┌─ Provided records
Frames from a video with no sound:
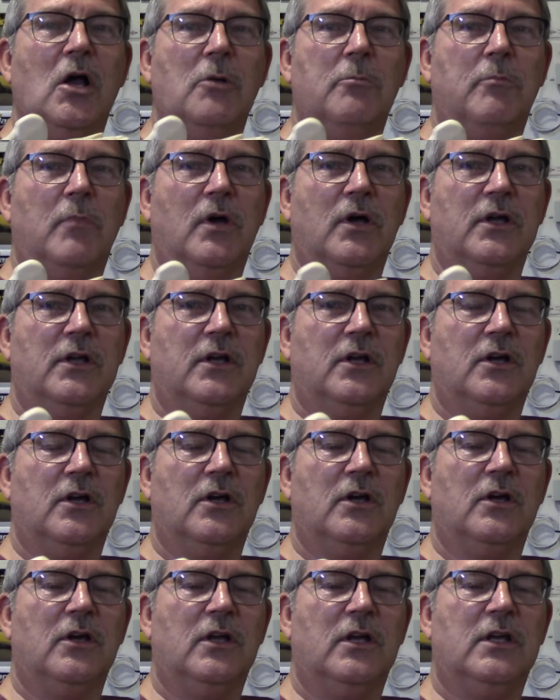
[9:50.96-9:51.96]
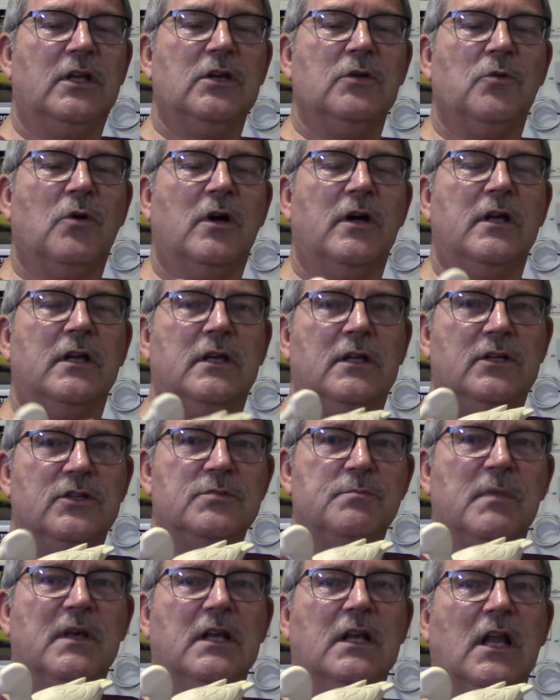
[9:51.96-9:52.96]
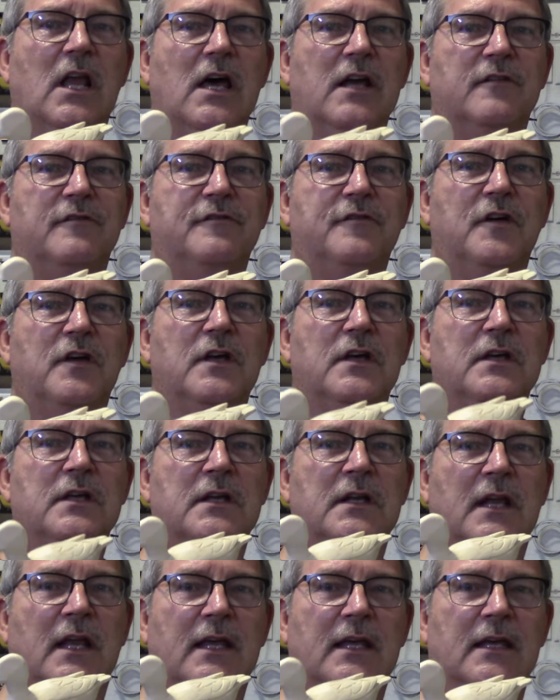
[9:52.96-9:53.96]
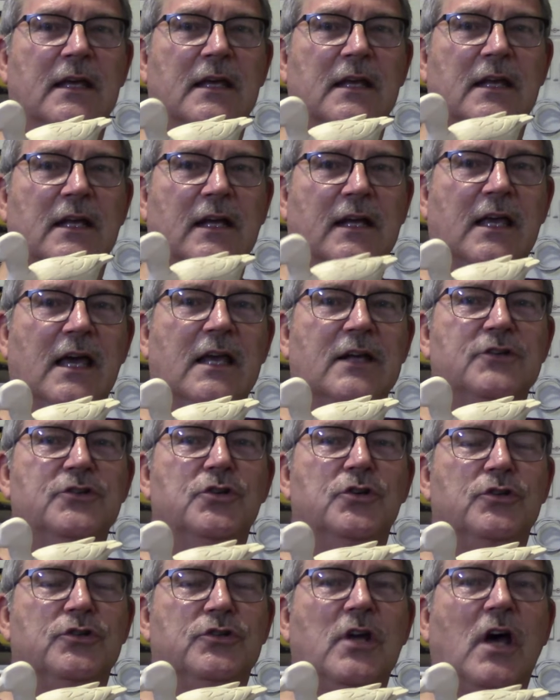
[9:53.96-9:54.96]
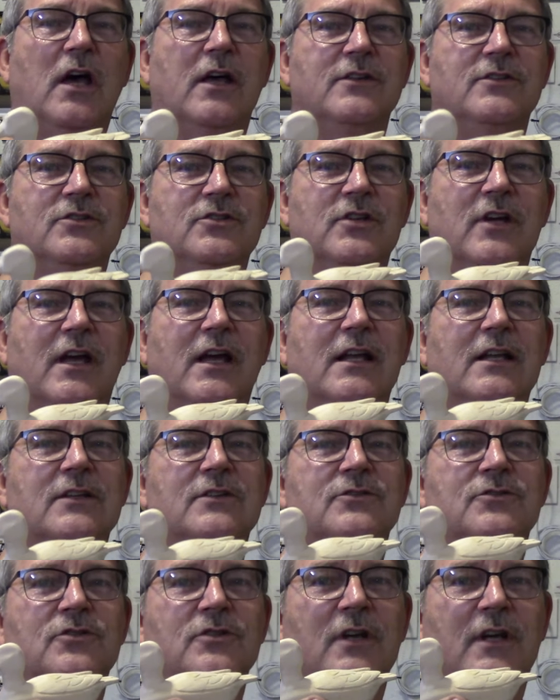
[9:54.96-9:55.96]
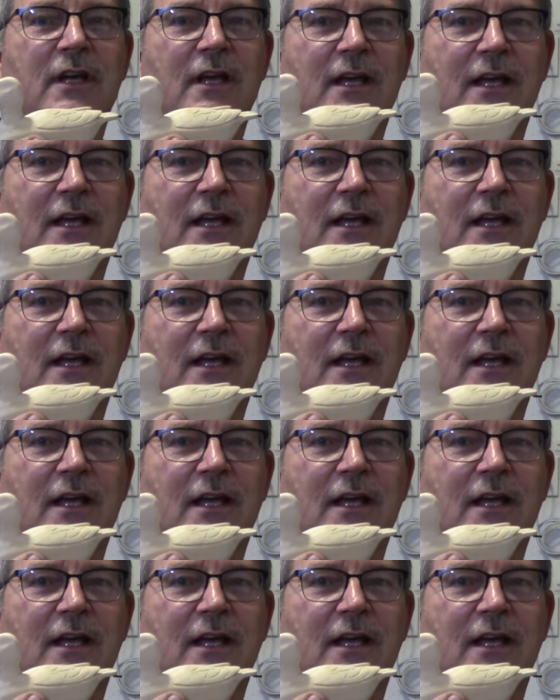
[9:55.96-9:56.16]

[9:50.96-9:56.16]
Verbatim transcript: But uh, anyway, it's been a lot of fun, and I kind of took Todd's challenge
└─
┌─ Provided records
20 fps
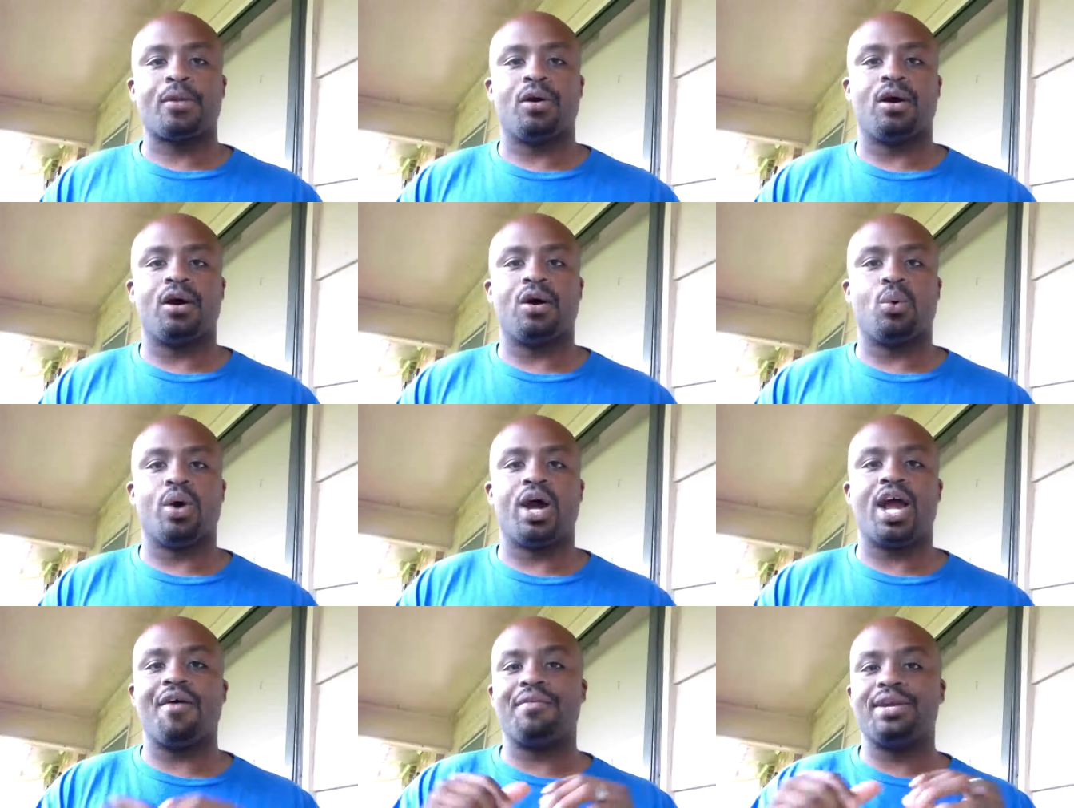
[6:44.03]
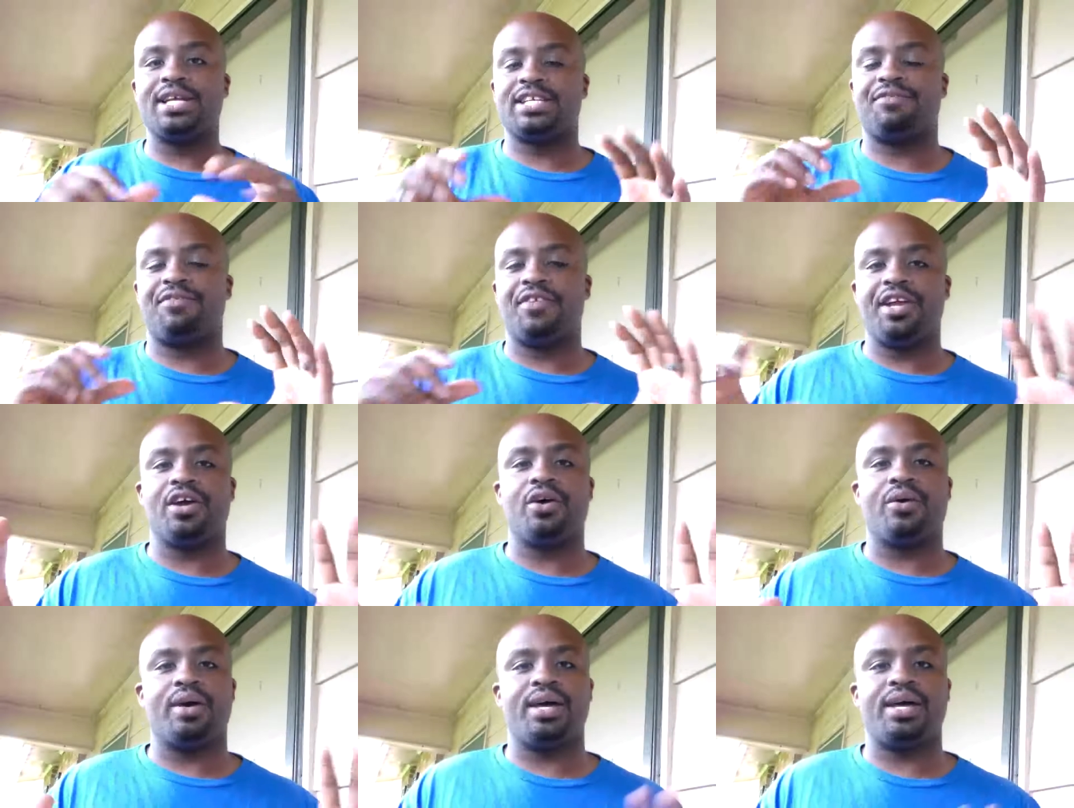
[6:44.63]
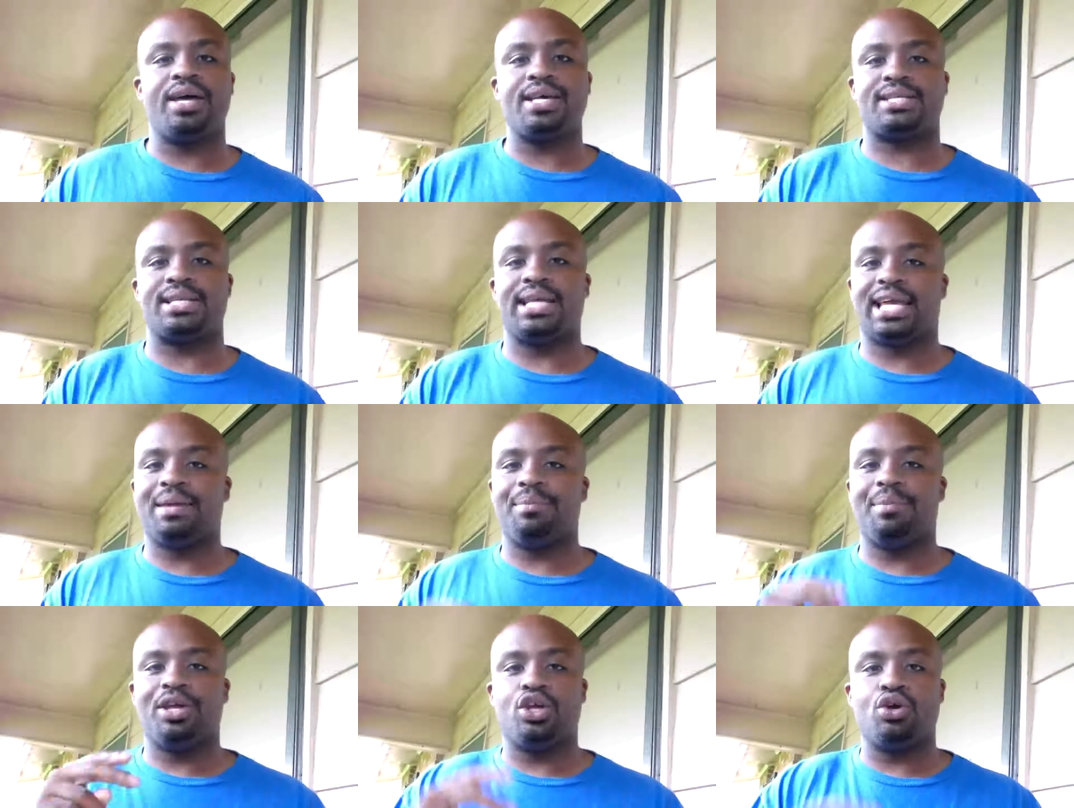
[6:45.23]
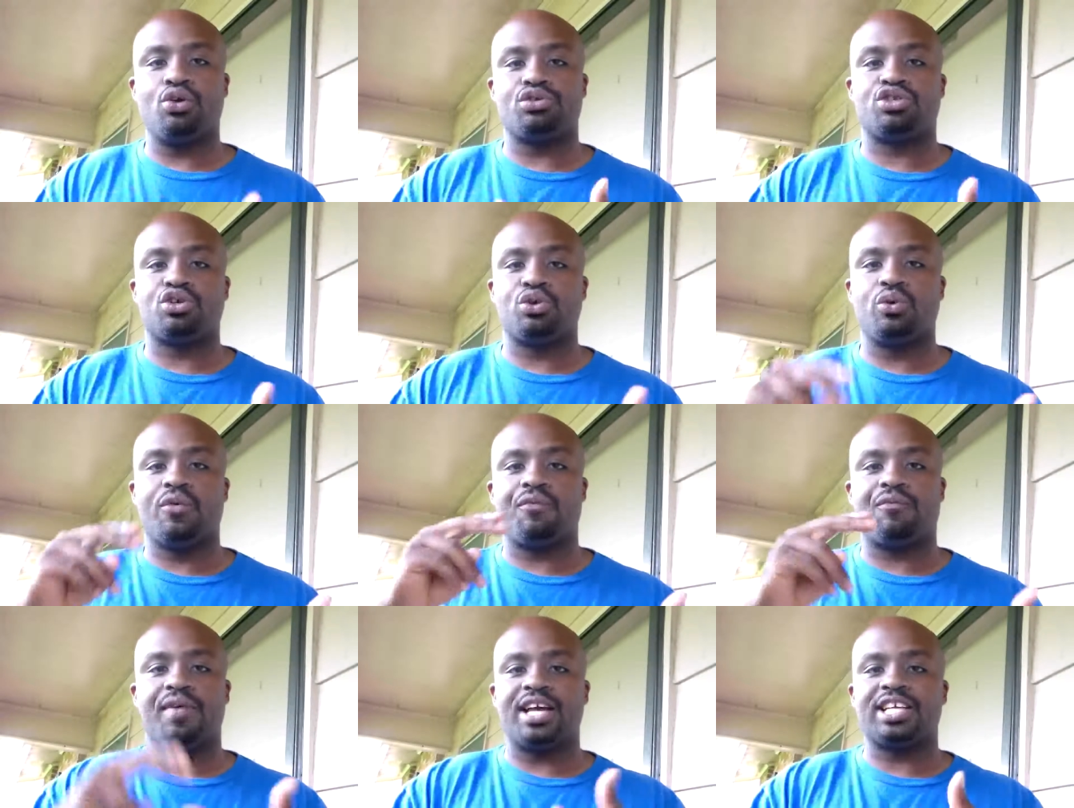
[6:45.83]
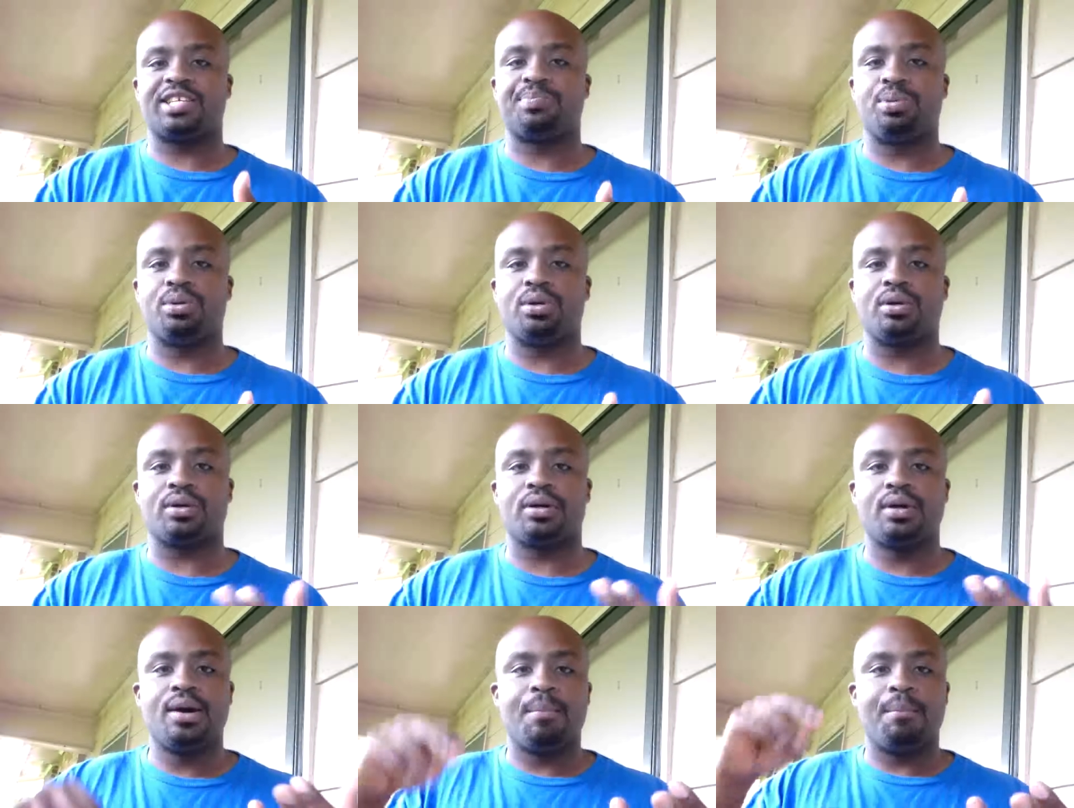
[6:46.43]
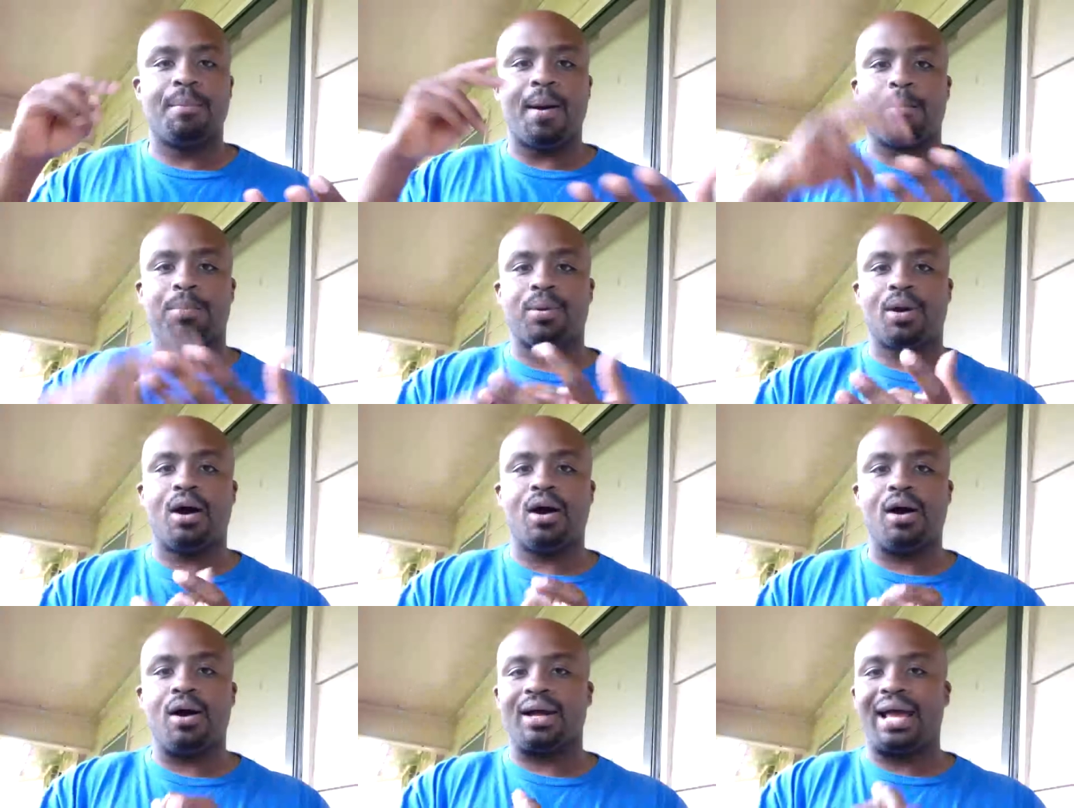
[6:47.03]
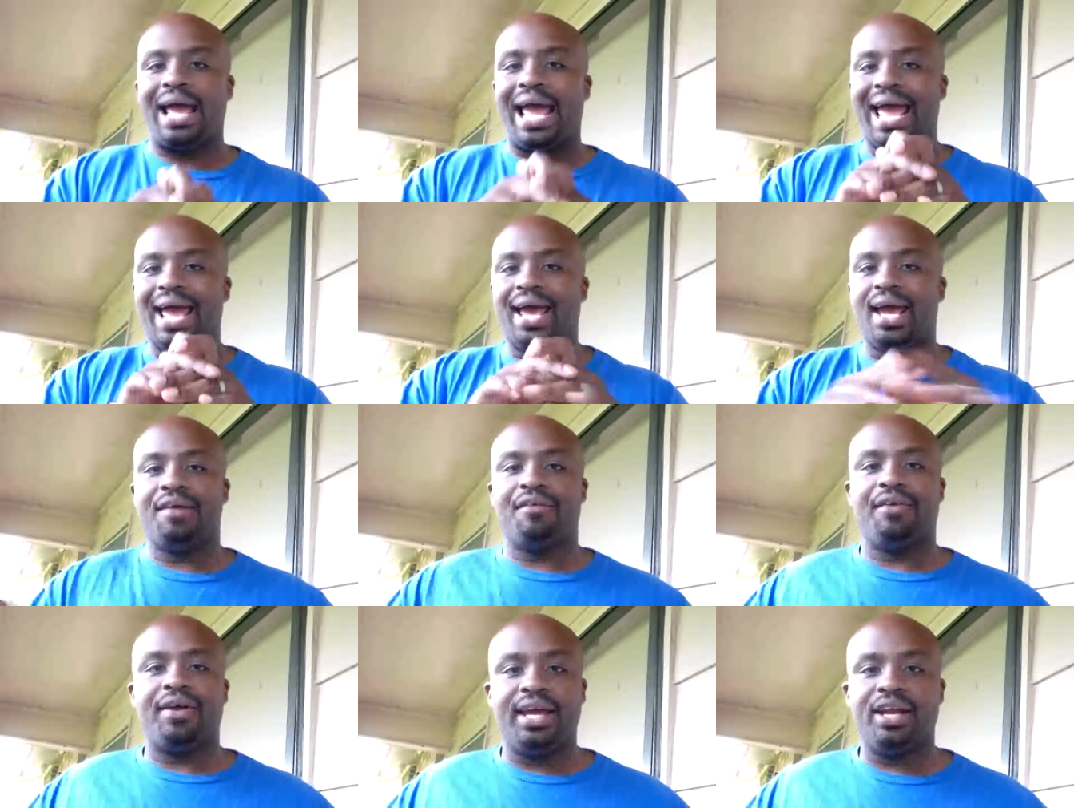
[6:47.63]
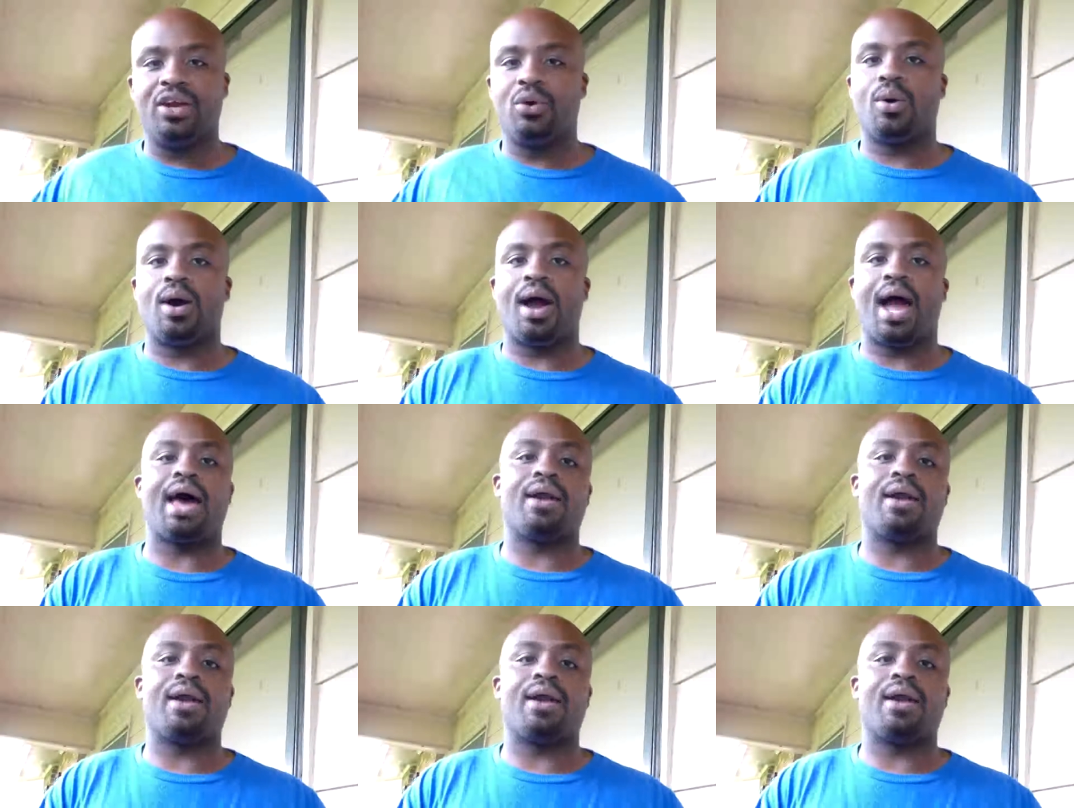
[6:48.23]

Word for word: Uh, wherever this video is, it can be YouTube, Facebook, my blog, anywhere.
└─
**Work required:** Whenever the string "video" turns up in a line of the data, copy that line.

**Result:**
Frames from a video with no sound:
Word for word: Uh, wherever this video is, it can be YouTube, Facebook, my blog, anywhere.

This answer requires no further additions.